(What needs to be done):
Pictures are to be left out; every line from the one with "[15:24.09-15:24.99]" through the end of the data must be transcribed exactly.

[Opening Data for review section]

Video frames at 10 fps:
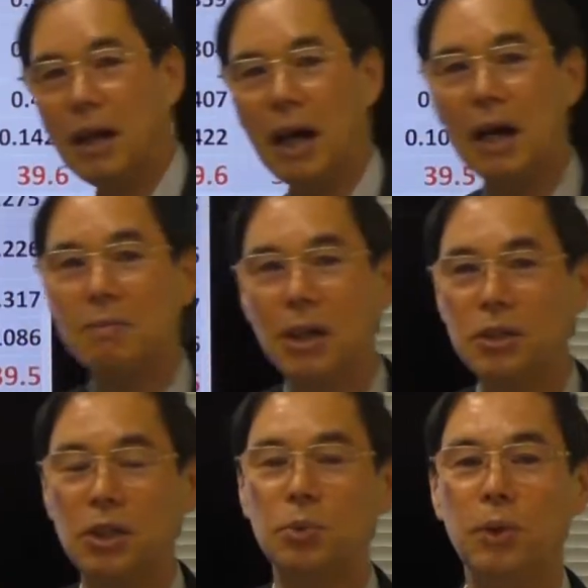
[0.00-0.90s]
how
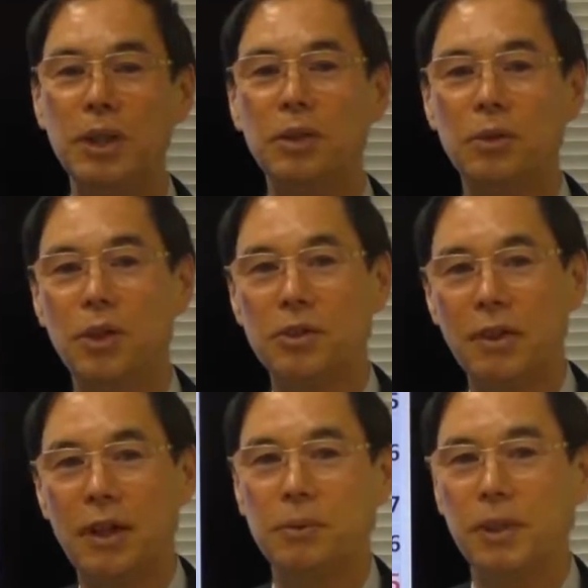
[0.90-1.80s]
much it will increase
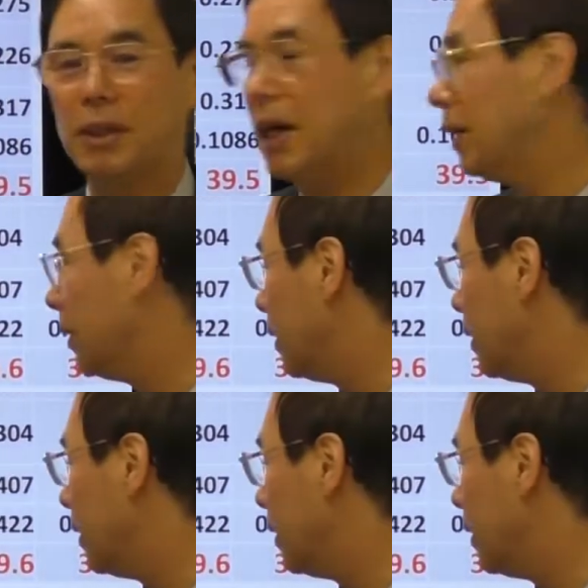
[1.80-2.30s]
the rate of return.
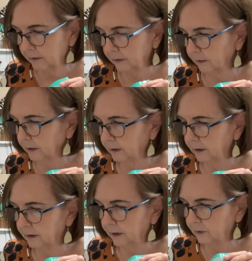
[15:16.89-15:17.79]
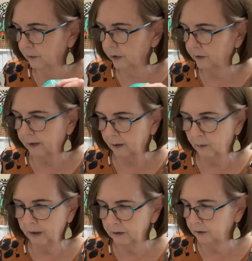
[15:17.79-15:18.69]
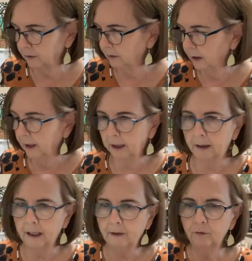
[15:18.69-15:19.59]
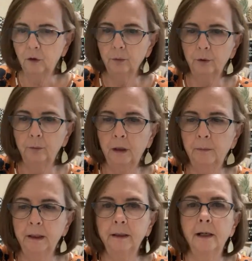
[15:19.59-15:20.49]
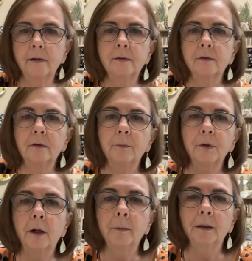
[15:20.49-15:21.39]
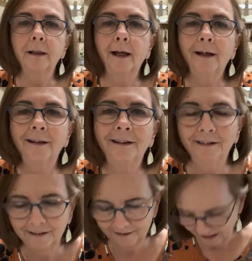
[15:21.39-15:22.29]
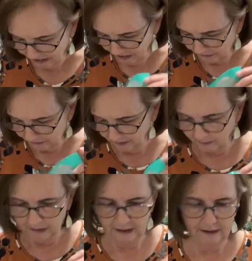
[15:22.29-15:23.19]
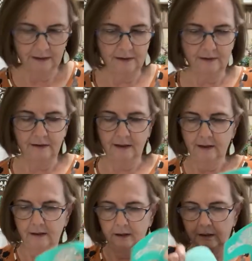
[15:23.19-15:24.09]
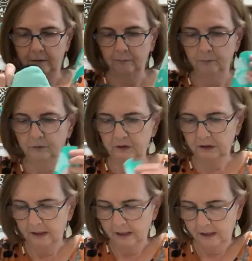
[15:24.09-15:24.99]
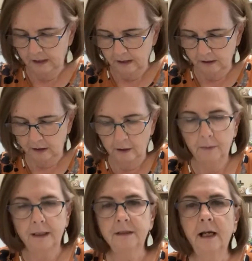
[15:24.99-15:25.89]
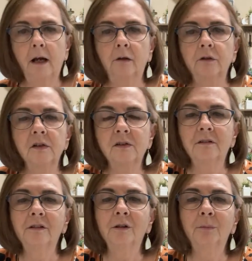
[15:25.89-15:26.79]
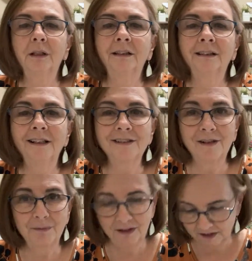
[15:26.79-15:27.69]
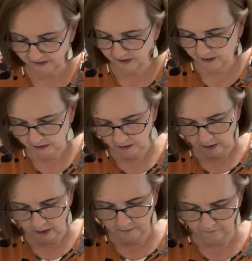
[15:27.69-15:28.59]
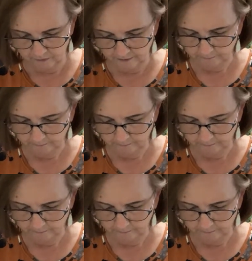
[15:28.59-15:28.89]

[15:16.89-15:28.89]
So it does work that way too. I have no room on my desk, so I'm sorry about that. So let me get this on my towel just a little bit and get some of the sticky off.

[Closing Data for review section]

(Result of the task):
[15:24.09-15:24.99]
[15:24.99-15:25.89]
[15:25.89-15:26.79]
[15:26.79-15:27.69]
[15:27.69-15:28.59]
[15:28.59-15:28.89]

[15:16.89-15:28.89]
So it does work that way too. I have no room on my desk, so I'm sorry about that. So let me get this on my towel just a little bit and get some of the sticky off.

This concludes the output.